Community Hospitals at the Losing End of the New Tax Reform
When the news of the proposed tax bill first emerged last year, the stated mentality was that be the end of the bill passing, there would be a benefiting end and a losing end.
Once the main points of the bill were made public, it was clear that in personal and professional finances alike, everyone in the United States would be (and now will be) affected by this.
Ron Rittenmeyer, Executive Chairman and CEO of Tenet Health, expects this tax reform to have a positive effect on Tenet from an economic perspective. Tenet Health, with a reported $19.26B revenue for the 2016 fiscal year is one of the larger corporations that expects a 5.3% growth in the upcoming year and will definitely benefit from the tax reform.
Other big name health systems such as the Mayo Clinic and the Cleveland Clinic are expected to greatly benefit as well.
But as the title of this post mentions, what does that mean for the little guy? The community hospitals that service the rural areas and less financially stable?

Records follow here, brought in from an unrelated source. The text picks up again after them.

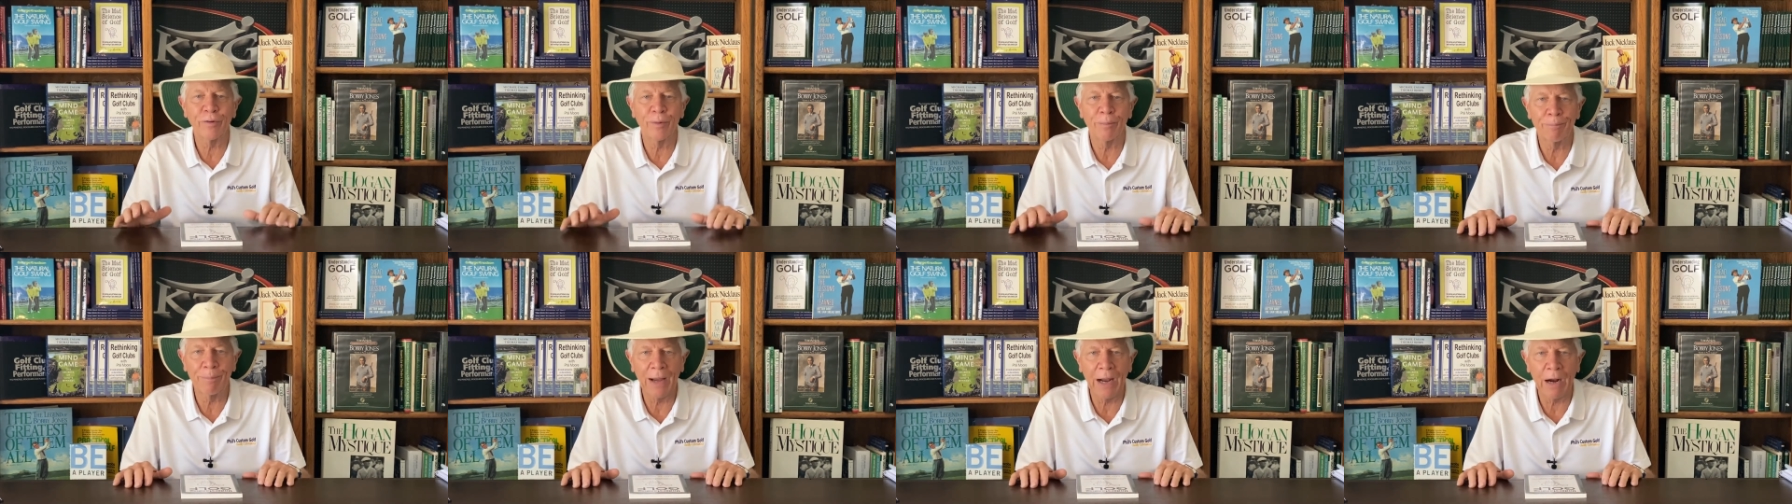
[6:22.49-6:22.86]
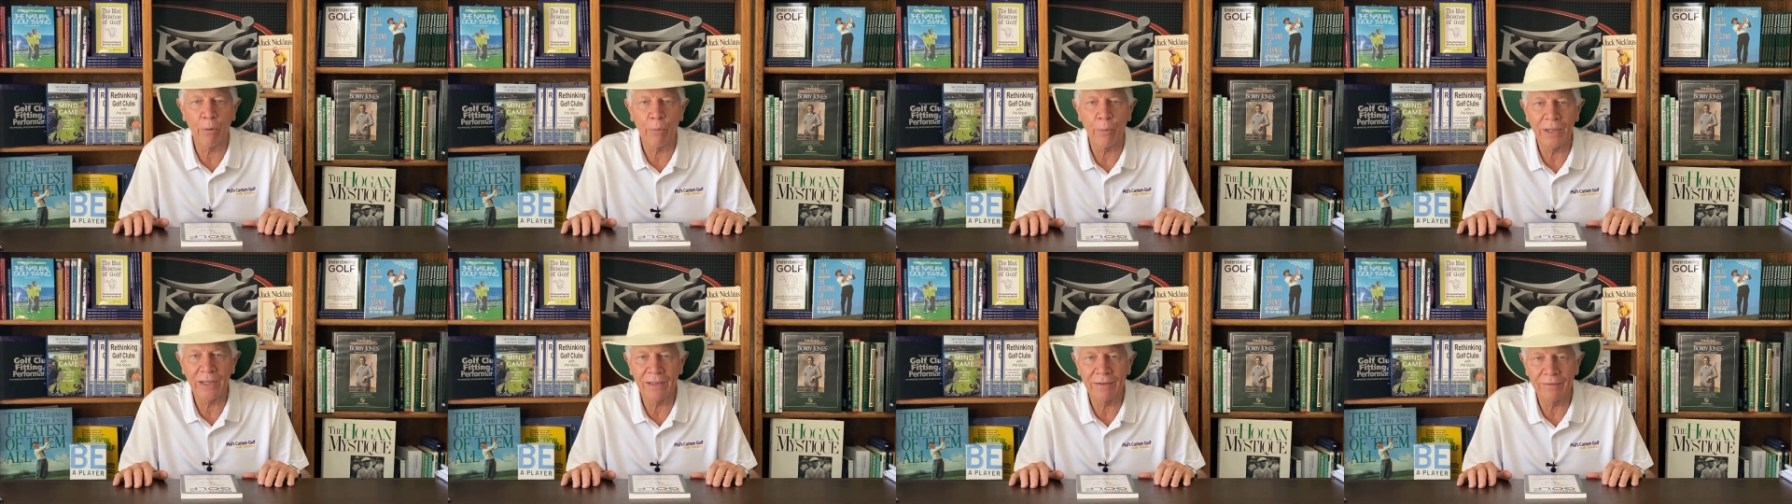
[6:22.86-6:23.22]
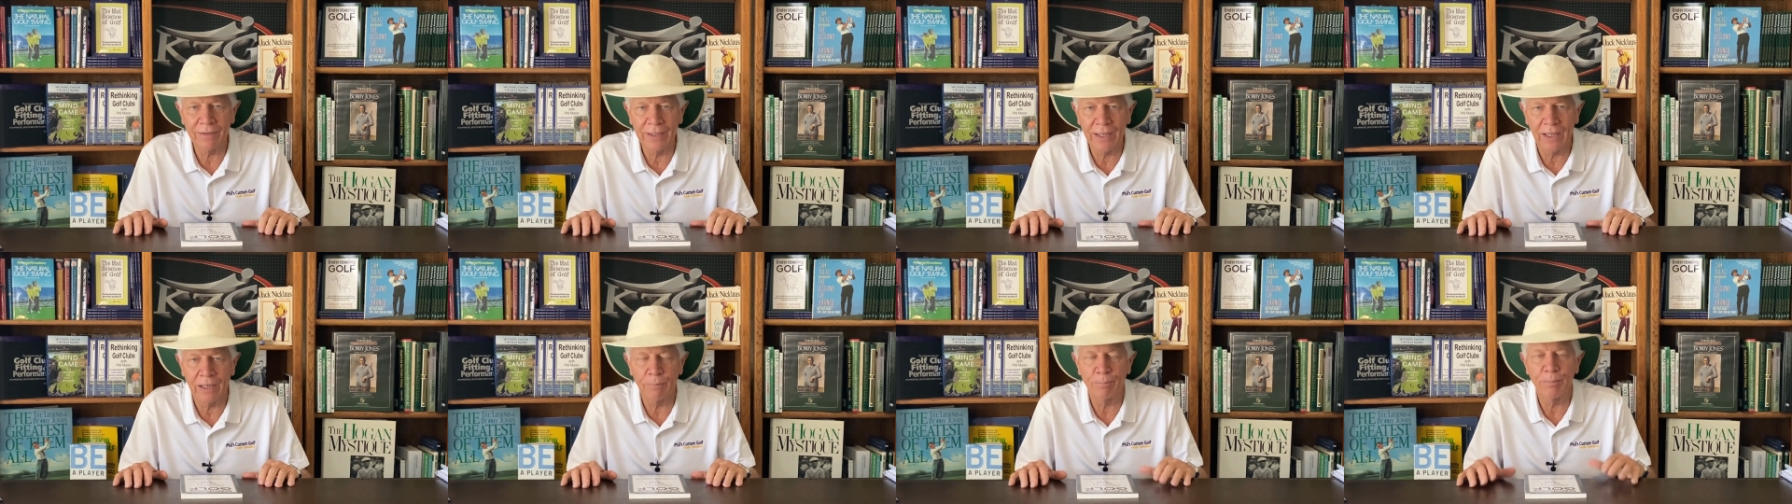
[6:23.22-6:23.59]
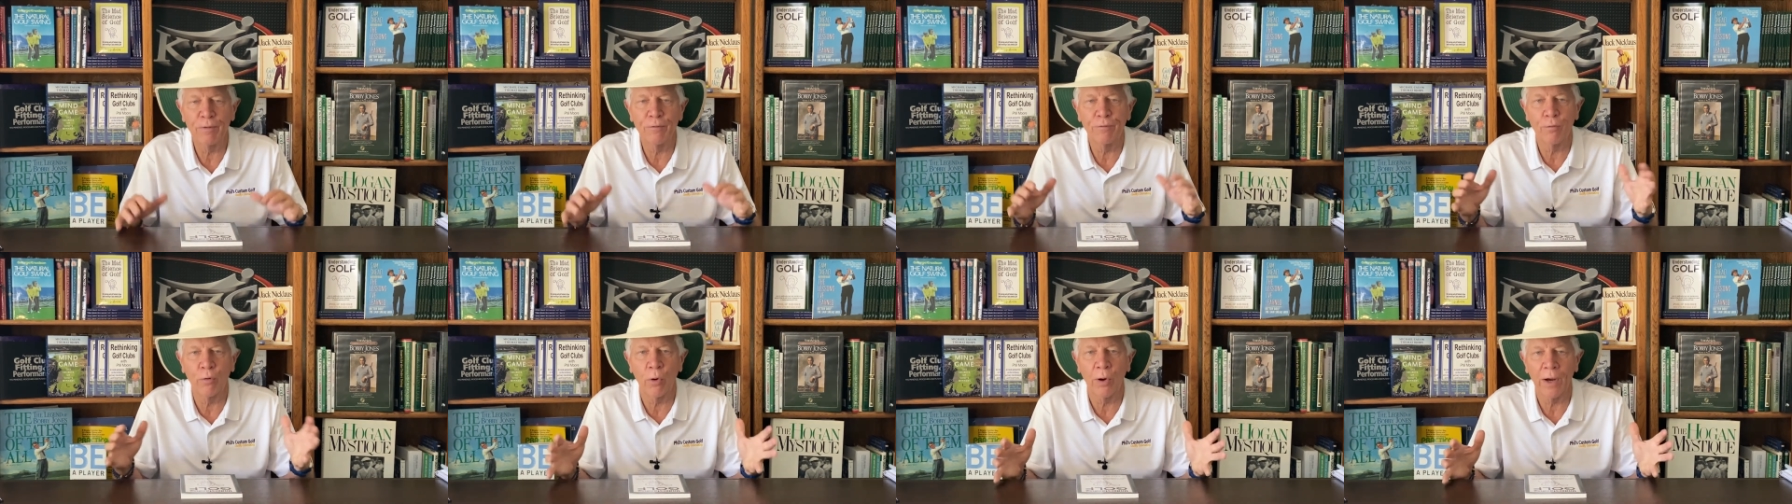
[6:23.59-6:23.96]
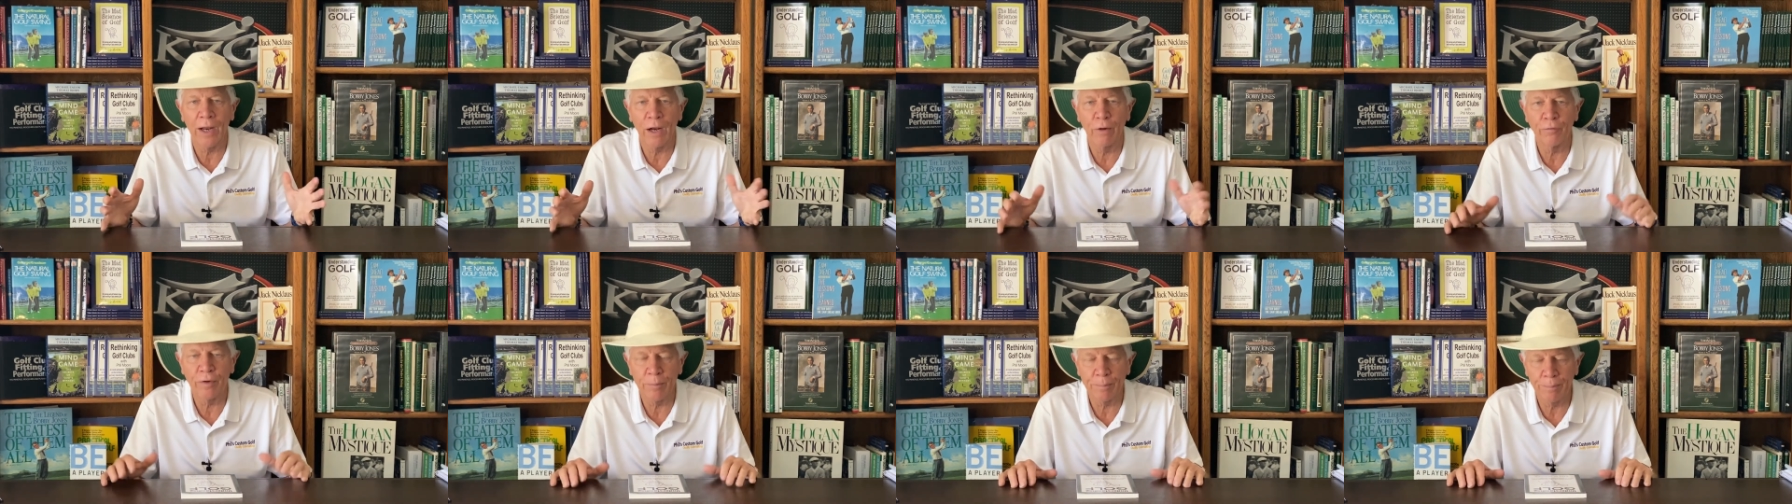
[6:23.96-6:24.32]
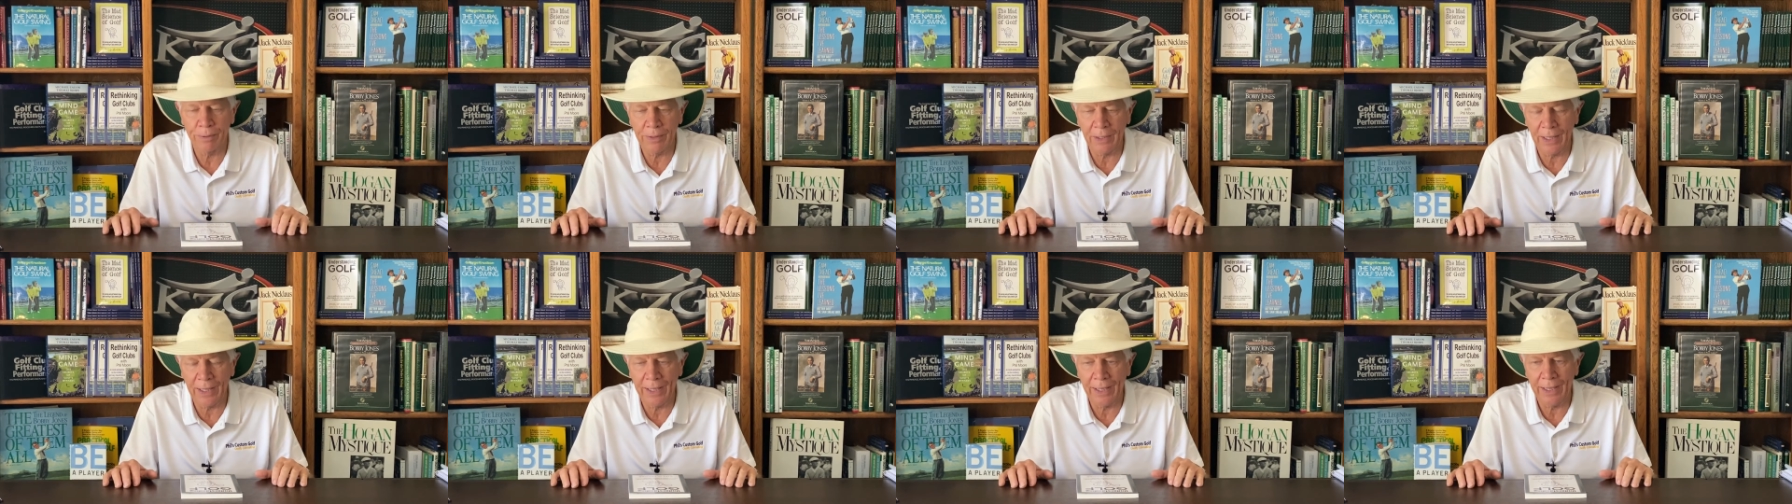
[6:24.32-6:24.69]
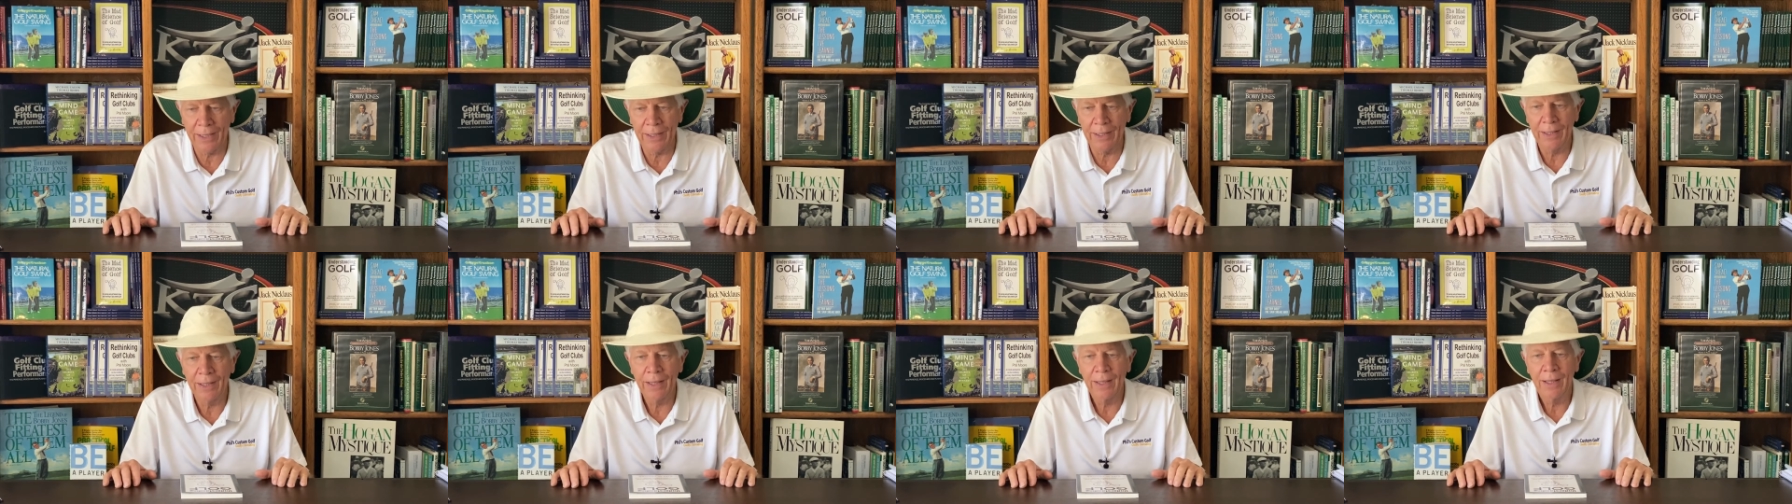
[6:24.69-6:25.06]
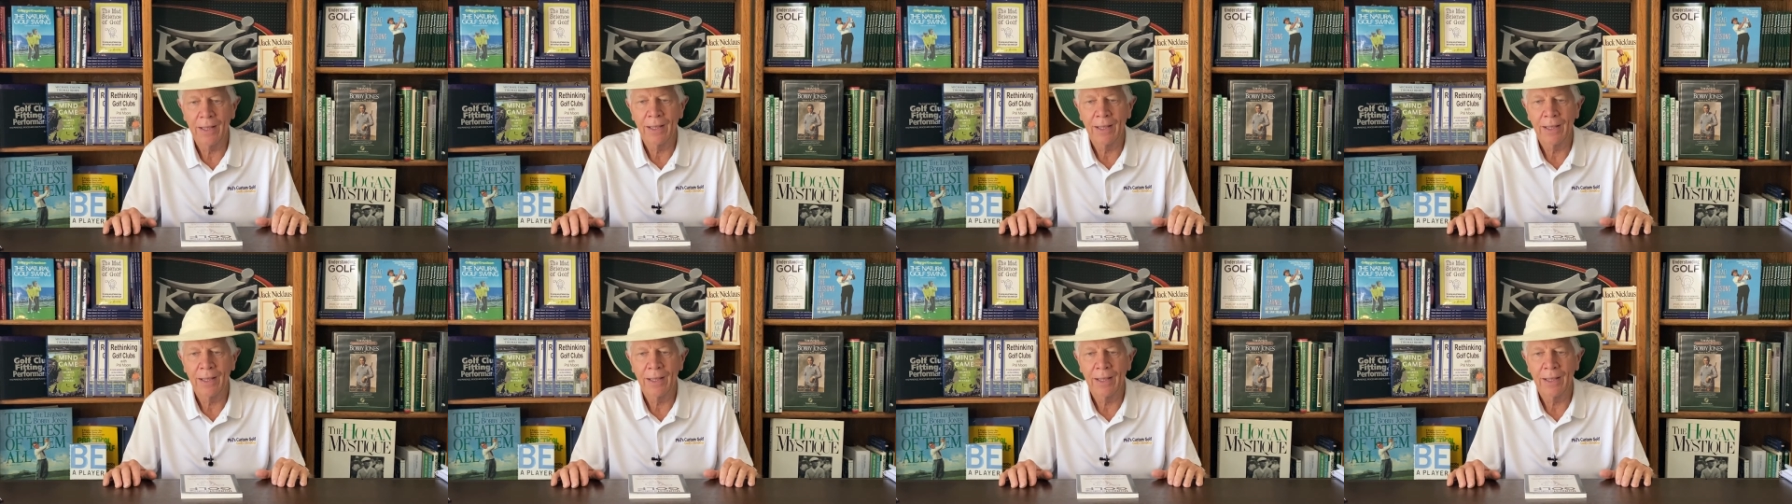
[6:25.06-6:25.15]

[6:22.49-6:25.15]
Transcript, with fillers: empowering intent before every play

It is reported that community hospitals rushed to have bonds issued before the reform takes effect. A sad reality to community hospitals is that bonds have been their main funding source as they are non-profit. In the first two weeks of December of 2017, the municipal bond saw a $13B increase per week in bonds issued.
The California Hospital Association has stated that the reform will be costly to community hospitals in their state – with an estimated $120M increase in costs annually. Wisconsin states a similar case, albeit at a smaller scale at $79M annually.
These costs are expected to trickle down to patients with heightened costs for services just to keep their operation running. Disregarding upgrades to their sites, it is also feared that the increase in costs will not be covered by Medicare and Medicaid.
Looking at the entire scenario with uncertainty and fear, many CEO’s of rural and community hospitals believe that their future holds servicing areas with run-down and outdated facilities and ultimately, not being able to service certain regions at all due to closures.
Because these facilities do not have the name recognition of larger health systems and hospitals, investors will not show interest in them.
Perhaps this is an opportunity for larger hospitals and health systems to step up and reform themselves to give back to the communities they surround. An article written by Haider Warraich in late 2017 gave a picture of what the rich versus poor scenario looks like in plain sight when he described the beautiful Cleveland Clinic interior and the immediate difference of the abandoned neighborhoods in the surrounding area once one exits Cleveland Clinic’s premises.